Exame - Que tipo de medida o país deveria adotar para apressar a saída da crise?

Lima - A próxima onda de desenvolvimento terá de ser baseada na melhoria da competitividade e da eficiência do ­país. Além de portos, aeroportos e estradas, é necessário melhorar a infraestrutura ligada à tecnologia. Precisamos melhorar a banda larga fora dos grandes centros e as telecomunicações em geral. Isso vai, com certeza, tornar o país mais competitivo.

Exame - A Totvs é conhecida por ter crescido fazendo dezenas de aquisições. O senhor vai manter essa estratégia?

Lima - Isso não vai mudar. Nossos maiores concorrentes são empresas de nicho. Por isso, às vezes faz sentido comprar. São empresas com produtos competitivos, uma base de clientes boa e que chegaram ao limite do crescimento. Quando se integra uma empresa dessas na cadeia de distribuição da Totvs, o potencial aumenta. Atuamos em dez segmentos, do varejo à agricultura.

Exame - A Totvs não está contrariando a tendência mundial das empresas de tecnologia, que estão cada vez mais se especializando em poucos setores?

Lima - Apesar de a Totvs ter se diversificado, não fugiu de sua essência. Tudo o que a gente adquire é para aumentar nossa capacidade de atender nossos clientes. Não estamos entrando em outras ­áreas de tecnologia. A Totvs não quer ser uma provedora de computação em nuvem. Não quer ser uma empresa que vai prover mobilidade.

Exame - No ano passado, a Totvs reforçou a oferta de um novo modelo de comercialização de software. Além da venda de licenças, a empresa passou a oferecer assinaturas, pelas quais os clientes pagam uma mensalidade em vez de comprar os softwares. O senhor pretende rever esse modelo?

Lima - Não. Pelo contrário. Vamos acelerar esse processo. Num primeiro momento, esse modelo de assinaturas pressiona nossa receita para baixo. Isso porque o cliente que antes comprava tudo numa única vez passa a pagar menos mensalmente. Mas, por outro lado, a assinatura diminui a barreira de entrada para novos clientes. Ao oferecer as duas opções, nossa estratégia se fortalece no médio e no longo prazo.

Exame - Num momento em que não se vê o fim da atual crise, o que o faz pensar que os clientes vão se comprometer com um pagamento mensal?
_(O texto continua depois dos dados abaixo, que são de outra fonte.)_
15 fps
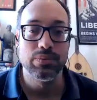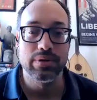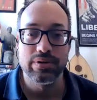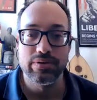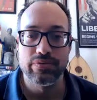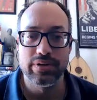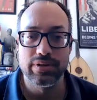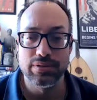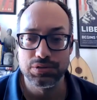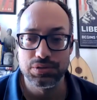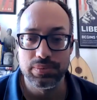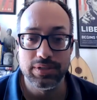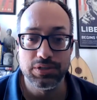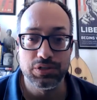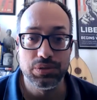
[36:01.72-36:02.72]
in one of your videos.
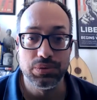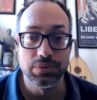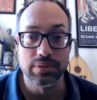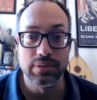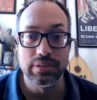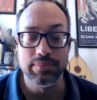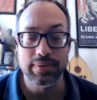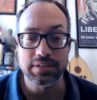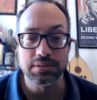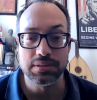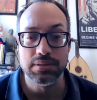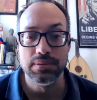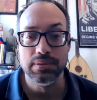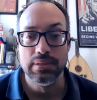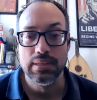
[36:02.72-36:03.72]
You mentioned you were in
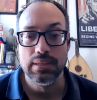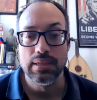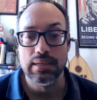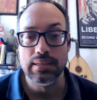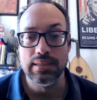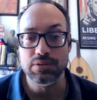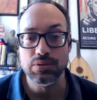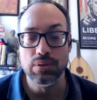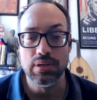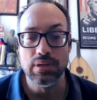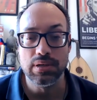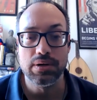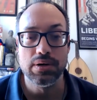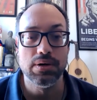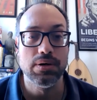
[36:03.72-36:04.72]
Mexico uh, not too
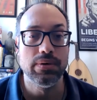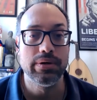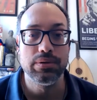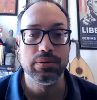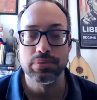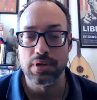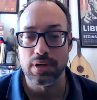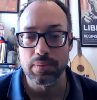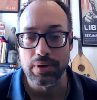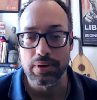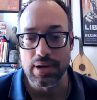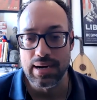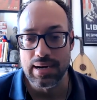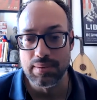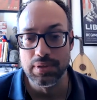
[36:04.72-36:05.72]
long ago, and you were talking
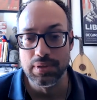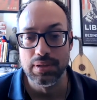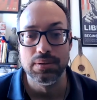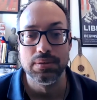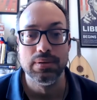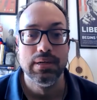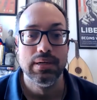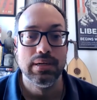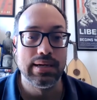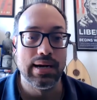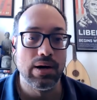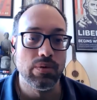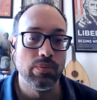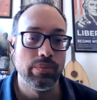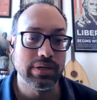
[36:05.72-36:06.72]
about AMLO and
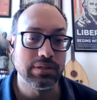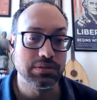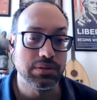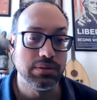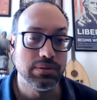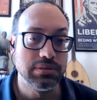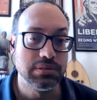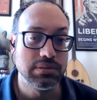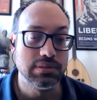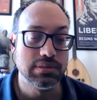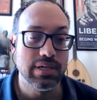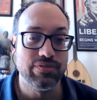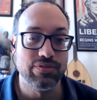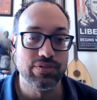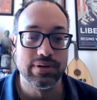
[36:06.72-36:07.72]
how Mexico is
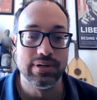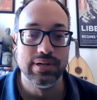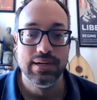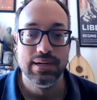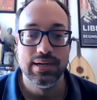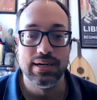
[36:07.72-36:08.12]
safer yeah.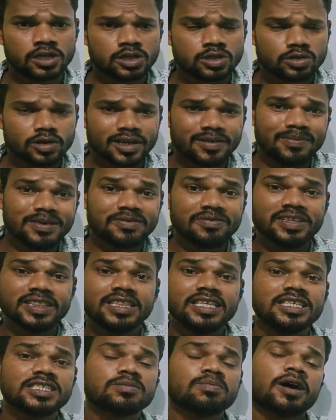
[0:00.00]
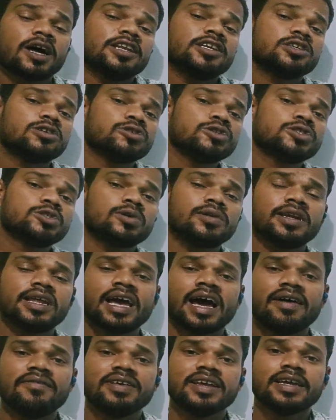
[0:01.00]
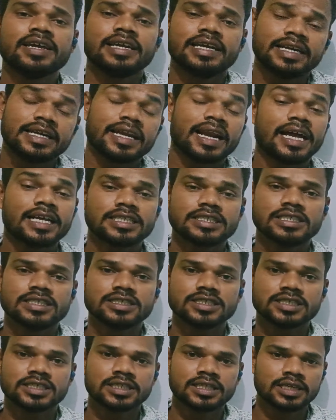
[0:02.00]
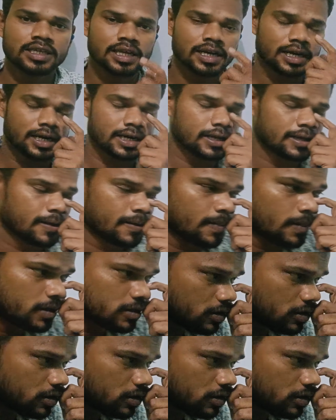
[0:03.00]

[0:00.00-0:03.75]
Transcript: So in between these molecules only having a interactions, right?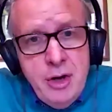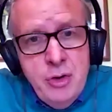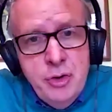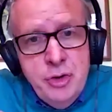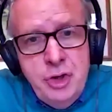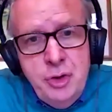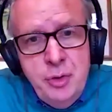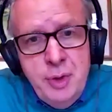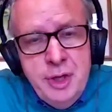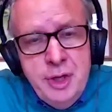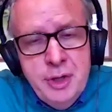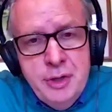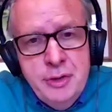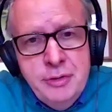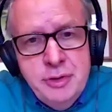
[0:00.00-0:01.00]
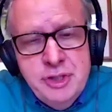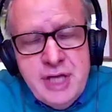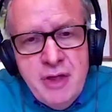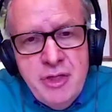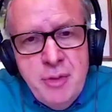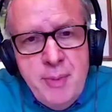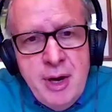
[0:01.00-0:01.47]
or do you include
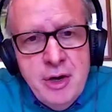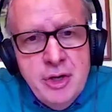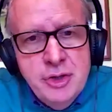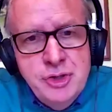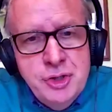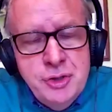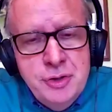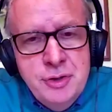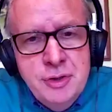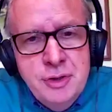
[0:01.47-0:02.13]
South America too?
Lima - No nosso modelo, o cliente pode entrar e sair na hora que quiser. Além disso, não estamos falando de algo supérfluo, como a assinatura de um serviço de música online. São soluções ligadas aos negócios da empresa.

Exame - A atuação da Totvs no exterior ainda é pífia — no ano passado, apenas 1,9% da receita veio de fora do Brasil. Isso vai mudar?

Lima - Nossa participação é pequena, mas já está quase o dobro desse 1,9%. Em breve, todos saberão o número exato. O mercado internacional cresceu mais do que o brasileiro. Claro que uma coisa é sair de 2% para 4% ou 5%.

Outra bem diferente é ter 30% do portfólio no exte­rior. Existe a vontade de sermos mais global e estamos atrás de oportunidades. Mas a Totvs não precisa disso para continuar sendo bem-sucedida.

Exame - Sua chegada representa uma mudança marcante: será o primeiro presidente da empresa depois do fundador, que está há 32 anos no cargo. Ajuda ou atrapalha o fato de a Totvs ter decidido que o senhor ainda responderá a Cosentino por um prazo de até três anos?

Lima - Substituir um presidente que ficou cinco anos na função é uma coisa. Substituir o fundador é outra. Já estou tocando a operação no dia a dia. O Laércio, por sua vez, está focando mais alguns redesenhos, planejamento e a relação com clientes estratégicos.

É importante que ele esteja por perto durante um período até eu me sentir confortável para assumir toda a operação. Quando esse momento chegar, o Laércio vai continuar como investidor, participando das decisões do conselho de administração.

Exame - Existe algum gatilho para que a transição ocorra definitivamente?

Lima - No dia em que conseguir desempenhar meu papel plenamente, acho que o Laér­cio vai dizer: ‘Não preciso estar mais aqui. Está na hora de ir para o conselho’.

Exame - Não gera confusão quando os diretores da empresa têm duas pessoas para se reportar?

Lima - Até agora não gerou nenhum tipo de dúvida. Temos uma relação de longa data. Antes de assumir o novo cargo, era conselheiro da Totvs. Já conhecia toda a equipe, já existia o respeito dos executivos. Mas, é claro, as pessoas podem falar com ele também.